On 9/10/2021 2:59 AM, Sean Christopherson wrote:
On Tue, Sep 07, 2021, Xiaoyao Li wrote:
On 9/3/2021 12:36 AM, Sean Christopherson wrote:
On Thu, Sep 02, 2021, Sean Christopherson wrote:
On Tue, Aug 03, 2021, Xiaoyao Li wrote:
On 8/2/2021 11:46 PM, Sean Christopherson wrote:
@@ -5642,6 +5653,31 @@ static int handle_bus_lock_vmexit(struct kvm_vcpu *vcpu)
return 0;
}
+static int handle_notify(struct kvm_vcpu *vcpu)
+{
+ unsigned long exit_qual = vmx_get_exit_qual(vcpu);
+
+ if (!(exit_qual & NOTIFY_VM_CONTEXT_INVALID)) {

What does CONTEXT_INVALID mean? The ISE doesn't provide any information whatsoever.

It means whether the VM context is corrupted and not valid in the VMCS.

Well that's a bit terrifying. Under what conditions can the VM context become
corrupted? E.g. if the context can be corrupted by an inopportune NOTIFY exit,
then KVM needs to be ultra conservative as a false positive could be fatal to a
guest.


Short answer is no case will set the VM_CONTEXT_INVALID bit.

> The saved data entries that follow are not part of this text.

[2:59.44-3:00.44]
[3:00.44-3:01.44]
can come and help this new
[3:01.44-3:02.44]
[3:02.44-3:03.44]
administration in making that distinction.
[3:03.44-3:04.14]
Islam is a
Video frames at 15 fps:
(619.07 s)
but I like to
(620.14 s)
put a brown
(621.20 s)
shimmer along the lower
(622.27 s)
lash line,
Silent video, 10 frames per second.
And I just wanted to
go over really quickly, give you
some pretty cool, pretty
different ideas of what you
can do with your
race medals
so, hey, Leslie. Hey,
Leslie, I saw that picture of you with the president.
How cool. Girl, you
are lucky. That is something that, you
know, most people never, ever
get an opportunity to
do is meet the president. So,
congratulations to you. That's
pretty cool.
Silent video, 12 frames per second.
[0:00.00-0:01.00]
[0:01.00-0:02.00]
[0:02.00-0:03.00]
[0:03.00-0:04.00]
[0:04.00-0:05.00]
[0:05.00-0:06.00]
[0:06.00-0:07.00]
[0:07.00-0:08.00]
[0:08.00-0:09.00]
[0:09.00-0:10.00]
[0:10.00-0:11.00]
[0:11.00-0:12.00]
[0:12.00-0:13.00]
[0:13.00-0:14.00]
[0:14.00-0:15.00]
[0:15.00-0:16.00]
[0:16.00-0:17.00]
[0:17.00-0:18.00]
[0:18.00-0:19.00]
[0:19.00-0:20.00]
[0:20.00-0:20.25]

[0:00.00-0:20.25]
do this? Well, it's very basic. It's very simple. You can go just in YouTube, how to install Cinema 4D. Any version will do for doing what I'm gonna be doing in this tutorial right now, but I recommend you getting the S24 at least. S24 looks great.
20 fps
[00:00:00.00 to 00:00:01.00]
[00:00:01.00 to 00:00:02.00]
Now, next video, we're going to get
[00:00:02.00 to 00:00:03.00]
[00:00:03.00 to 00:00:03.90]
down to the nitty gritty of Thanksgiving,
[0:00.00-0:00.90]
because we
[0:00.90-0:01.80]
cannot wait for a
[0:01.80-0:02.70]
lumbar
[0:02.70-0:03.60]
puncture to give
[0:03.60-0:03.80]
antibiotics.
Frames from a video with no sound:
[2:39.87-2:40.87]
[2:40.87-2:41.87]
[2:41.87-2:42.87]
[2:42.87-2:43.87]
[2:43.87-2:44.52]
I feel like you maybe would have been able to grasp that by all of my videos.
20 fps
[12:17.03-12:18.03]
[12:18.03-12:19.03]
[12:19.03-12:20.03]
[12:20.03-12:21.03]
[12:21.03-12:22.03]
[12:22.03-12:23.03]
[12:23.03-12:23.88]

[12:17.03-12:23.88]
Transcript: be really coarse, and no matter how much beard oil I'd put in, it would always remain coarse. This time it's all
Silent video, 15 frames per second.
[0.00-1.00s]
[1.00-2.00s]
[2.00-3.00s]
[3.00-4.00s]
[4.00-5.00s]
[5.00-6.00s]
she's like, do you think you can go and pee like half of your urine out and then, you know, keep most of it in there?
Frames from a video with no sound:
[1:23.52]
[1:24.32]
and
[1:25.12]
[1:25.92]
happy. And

But something must set it, otherwise it wouldn't exist.

For existing Intel silicon, no case will set it. Maybe in the future new
case will set it.

The condition(s) under
which it can be set matters because it affects how KVM should respond. E.g. if
the guest can trigger VM_CONTEXT_INVALID at will, then we should probably treat
it as a shutdown and reset the VMCS.

Oh, and "shutdown" would be relative to the VMCS, i.e. if L2 triggers a NOTIFY
exit with VM_CONTEXT_INVALID then KVM shouldn't kill the entire VM. The least
awful option would probably be to synthesize a shutdown VM-Exit to L1. That
won't communicate to L1 that vmcs12 state is stale/bogus, but I don't see any way
to handle that via an existing VM-Exit reason :-/

But if VM_CONTEXT_INVALID can occur if and only if there's a hardware/ucode
issue, then we can do:

if (KVM_BUG_ON(exit_qual & NOTIFY_VM_CONTEXT_INVALID, vcpu->kvm))
return -EIO;

Either way, to enable this by default we need some form of documentation that
describes what conditions lead to VM_CONTEXT_INVALID.

I still don't know why the conditions lead to it matters. I think the
consensus is that once VM_CONTEXT_INVALID happens, the vcpu can no longer
run.

Yes, and no longer being able to run the vCPU is precisely the problem. The
condition(s) matters because if there's a possibility, however small, that enabling
NOTIFY_WINDOW can kill a well-behaved guest then it absolutely cannot be enabled by
default.

For now, no condition will set it. For future, I believe it will be set only for some fatal case. However, we cannot guarantee no silicon bug to break a well-behaved the guest. Maybe let's make it opt-in?

Either KVM_BUG_ON() or a specific EXIT to userspace should be OK?

Not if the VM_CONTEXT_INVALID happens while L2 is running. If software can trigger
VM_CONTEXT_INVALID at will, then killing the VM would open up the door to a
malicious L2 killing L1 (which would be rather ironic since this is an anti-DoS
feature). IIUC, VM_CONTEXT_INVALID only means the current VMCS is garbage, thus
an occurence while L2 is active means that vmcs02 is junk, but L1's state in vmcs01,
vmcs12, etc... is still valid.


Maybe we can kill the L2 when VM_CONTEXT_INVALID happens in L2.